▶ WHAT YOU NEED TO DO
Repeat every record below exactly, but leave out any pictures.

▶ SUPPLIED MATERIAL
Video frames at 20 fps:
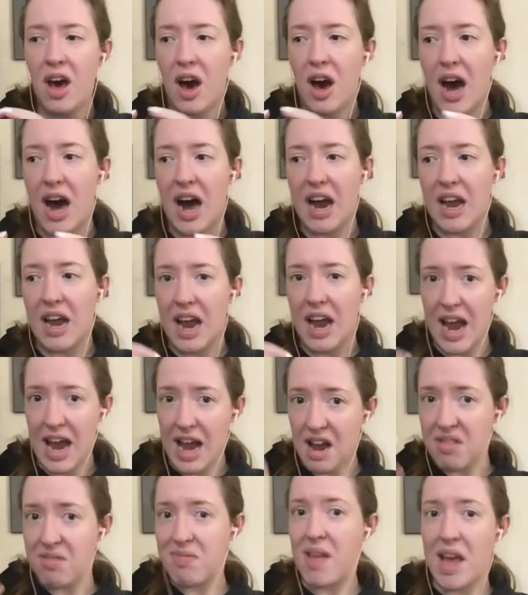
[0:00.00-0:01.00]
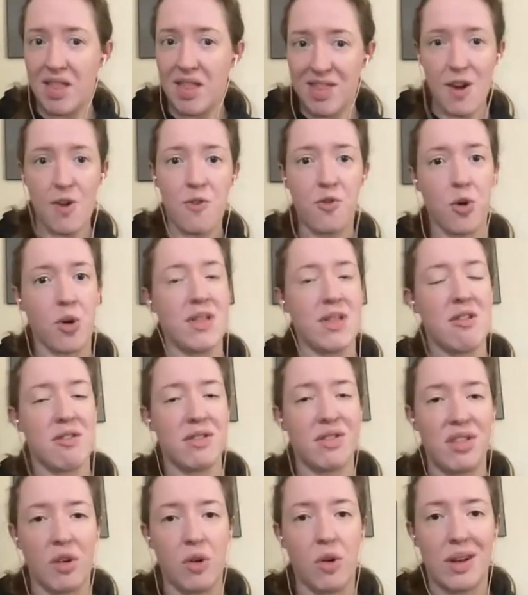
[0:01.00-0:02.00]
and therefore
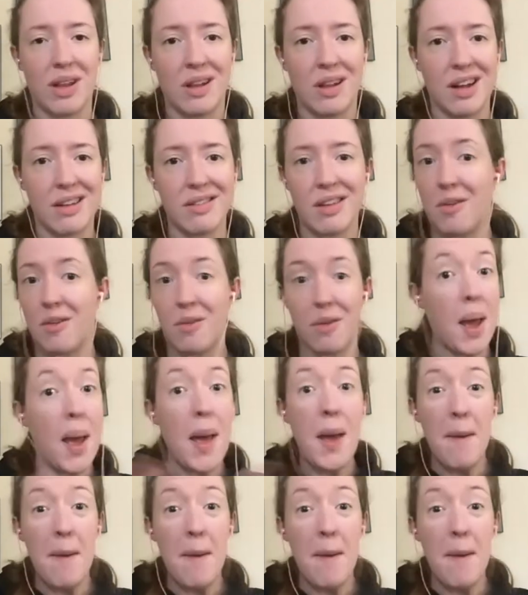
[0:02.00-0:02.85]
there's the Goldilocks zone.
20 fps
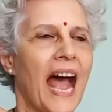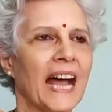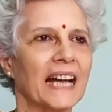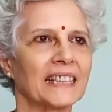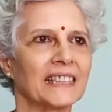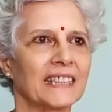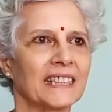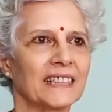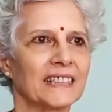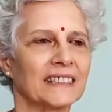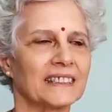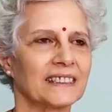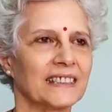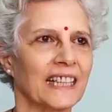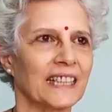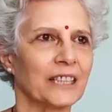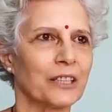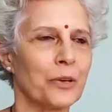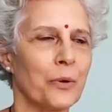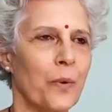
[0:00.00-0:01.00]
and
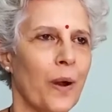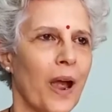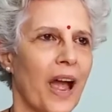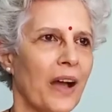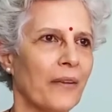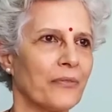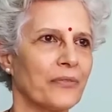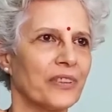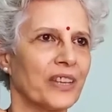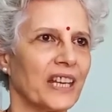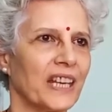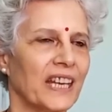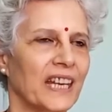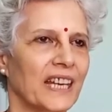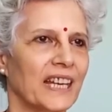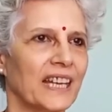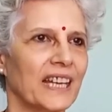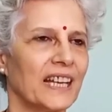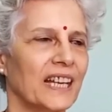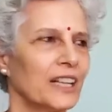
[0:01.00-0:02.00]
then you have
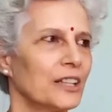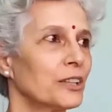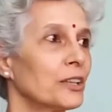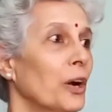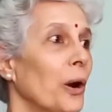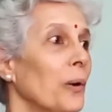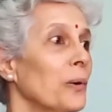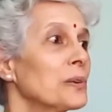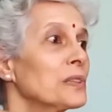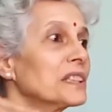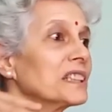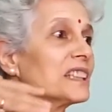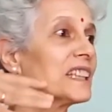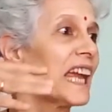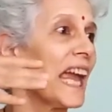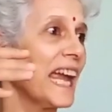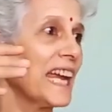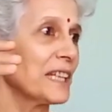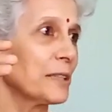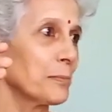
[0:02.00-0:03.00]
the Golden
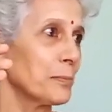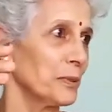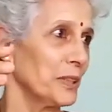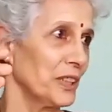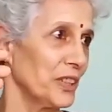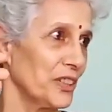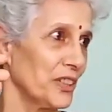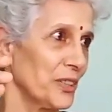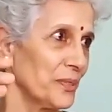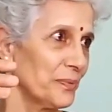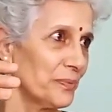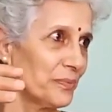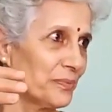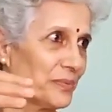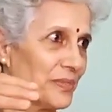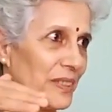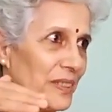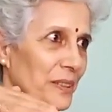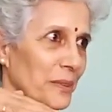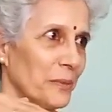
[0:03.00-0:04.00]
Gate Bridge,
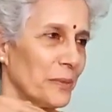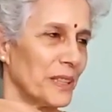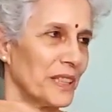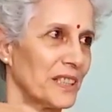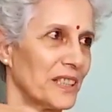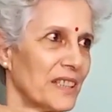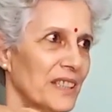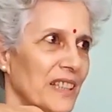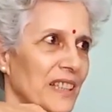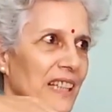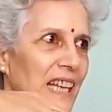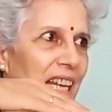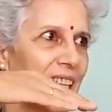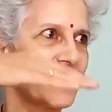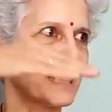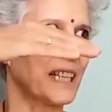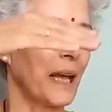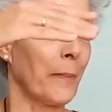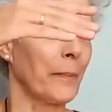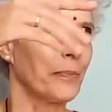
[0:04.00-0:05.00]
which
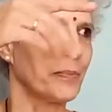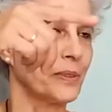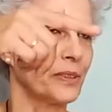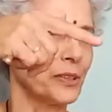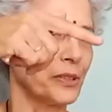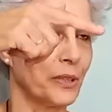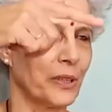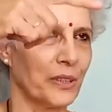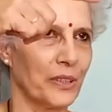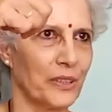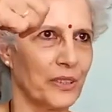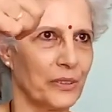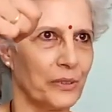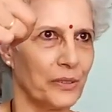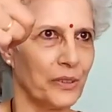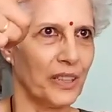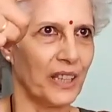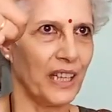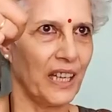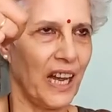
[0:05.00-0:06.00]
links up to
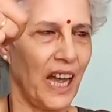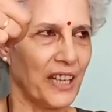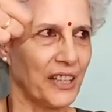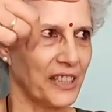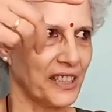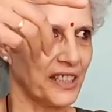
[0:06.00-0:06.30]
the other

▶ TASK ANSWER
Video frames at 20 fps:
[0:00.00-0:01.00]
[0:01.00-0:02.00]
and therefore
[0:02.00-0:02.85]
there's the Goldilocks zone.
20 fps
[0:00.00-0:01.00]
and
[0:01.00-0:02.00]
then you have
[0:02.00-0:03.00]
the Golden
[0:03.00-0:04.00]
Gate Bridge,
[0:04.00-0:05.00]
which
[0:05.00-0:06.00]
links up to
[0:06.00-0:06.30]
the other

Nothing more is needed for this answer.